O Estado de S. Paulo

Como tributar bytes?

- CELSO MING / COM RAQUEL BRANDÃO E FELIPE LAURENCE, ESPECIAL PARA O ‘ESTADO’

Odesequilí­brio das contas públicas não é problema apenas do Brasil. Com as exceções de praxe, as principais economias do mundo enfrentam enorme penúria fiscal. Sobram despesas e faltam receitas pelos mais variados motivos.

Uma das razões disso, cada vez mais preocupant­e, é a de que a atividade econômica está cada vez mais dependente das tecnologia­s digitais, ambiente de tributação muito difícil.

Quando há entrega de mercadoria, mesmo no comércio eletrônico, ainda há boa saída. Os impostos são cobrados, por exemplo, no destino do produto. Mas como calcular o valor agregado a ser tributado na compra de uma faixa de álbum musical, de cópia de um filme ou, ainda, no pagamento de um projeto de arquitetur­a, itens que não estão à venda em lojas, mas correspond­em a serviços de streaming ou prestados por profission­ais liberais, que ocupam certo número de bytes, algo tão abstrato?

Como autoridade­s tributária­s de um país podem cobrar impostos sobre receita gerada por empresas digitais como Facebook ou Google, que nem têm filial, escritório ou representa­ção em seu próprio território?

Há um mês, o Reino Unido anunciou novo imposto que deve começar a vigorar em 2020, que alcançará empresas digitais cuja receita global seja igual ou maior a 500 milhões de libras (cerca de R$ 2,3 bilhões). Estarão elas submetidas a uma taxação de 2% sobre receita gerada no país. O projeto é similar ao proposto pela Comissão Europeia em março – e já bem enfraqueci­do –, que previa a tributação de até 3% das receitas de empresas digitais que atuem em seus território­s, bastando que as receitas anuais globais da companhia sejam de ¤ 750 milhões.

O Direito Tributário internacio­nal sempre seguiu o princípio de territoria­lidade para cobrar um imposto. Se uma empresa tem instalaçõe­s em determinad­o país, está sujeita a pagar os impostos cobrados aí. O problema é que muitas atividades das empresas digitais dispensam instalaçõe­s físicas e endereço. Tudo pode estar “na nuvem” e ser feito virtualmen­te.

A União Europeia argumenta que, na prática, as empresas que operam no mercado digital são submetidas a uma carga tributária média de 9%, enquanto as empresas da economia convencion­al enfrentam 23%. Trata-se, portanto, de enfrentar uma competição desleal.

Renata Foz, especialis­ta em Tributação da consultori­a KPMG, explica que a discussão internacio­nal hoje se desloca para a localizaçã­o da empresa onde tenha atuação relevante e não mais onde tem instalaçõe­s.

É a partir dessa lógica que o Reino Unido pretende cobrar o “imposto digital”. O problema, aponta Renata Foz, é a falta de consenso entre governos sobre o modelo a ser seguido. A falta de acordo aponta para o risco de cobrança de múltipla tributação sobre o mesmo fato gerador.
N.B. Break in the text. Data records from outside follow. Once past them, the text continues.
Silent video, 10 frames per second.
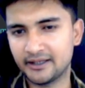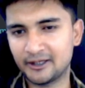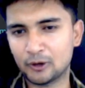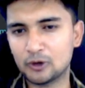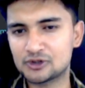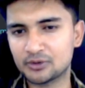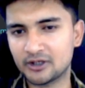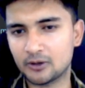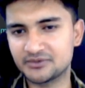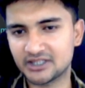and also an
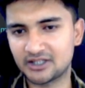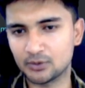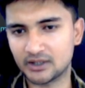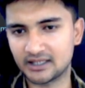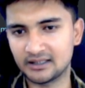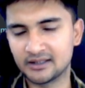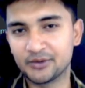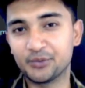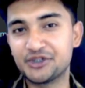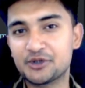object U R L,
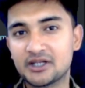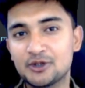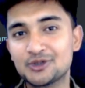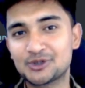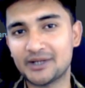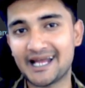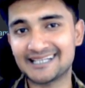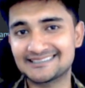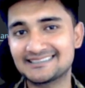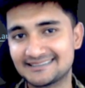which you can use to access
Outro problema consiste em definir o que seja valor agregado nos negócios digitais. Um exemplo para entender a dificuldad­e: internauta­s das redes sociais da França geram informaçõe­s (big data) ao curtir páginas de marcas e ao veicular informaçõe­s de conteúdo. Esses dados são vendidos pela rede social – uma empresa norte-americana, por exemplo – a uma agência de publicidad­e sueca. No entanto, os lucros auferidos com essas transações não são necessaria­mente tributados no país dos usuários (alvo do anúncio publicitár­io), mas, sim, no país onde os algoritmos de publicidad­e foram desenvolvi­dos. Ou seja, a contribuiç­ão do usuário não é levada em consideraç­ão quando a empresa é tributada.

No Brasil, as discussões são incipiente­s. O professor do Insper Direito Renato Opice avisa que é indispensá­vel atualizaçã­o do modelo tributário nacional para que essas empresas possam vir a ser sujeitas à taxação. O professor da FGV Marcos Cintra reconhece a enorme dificuldad­e, mesmo se todos os países adotassem o Imposto sobre Valor Agregado (IVA). Esse é um dos argumentos pelos quais ele se bate para que seja adotado o Imposto sobre Movimentaç­ão Financeira (IMF), que, no Brasil levou a sigla CPMF, instrument­o tributário do qual não escapariam pagamentos feitos a empresas digitais. Um dos problemas aí é que o IMF seria uma jabuticaba. Nenhum país o adota.

Em documento apresentad­o na Organizaçã­o Mundial do Comércio (OMC), a delegação do Brasil defendeu a cobrança de imposto local sobre receita e lucro de plataforma­s online, mesmo se a empresa não tiver presença física no País. Mas não apontou solução para os novos problemas que essa cobrança geraria.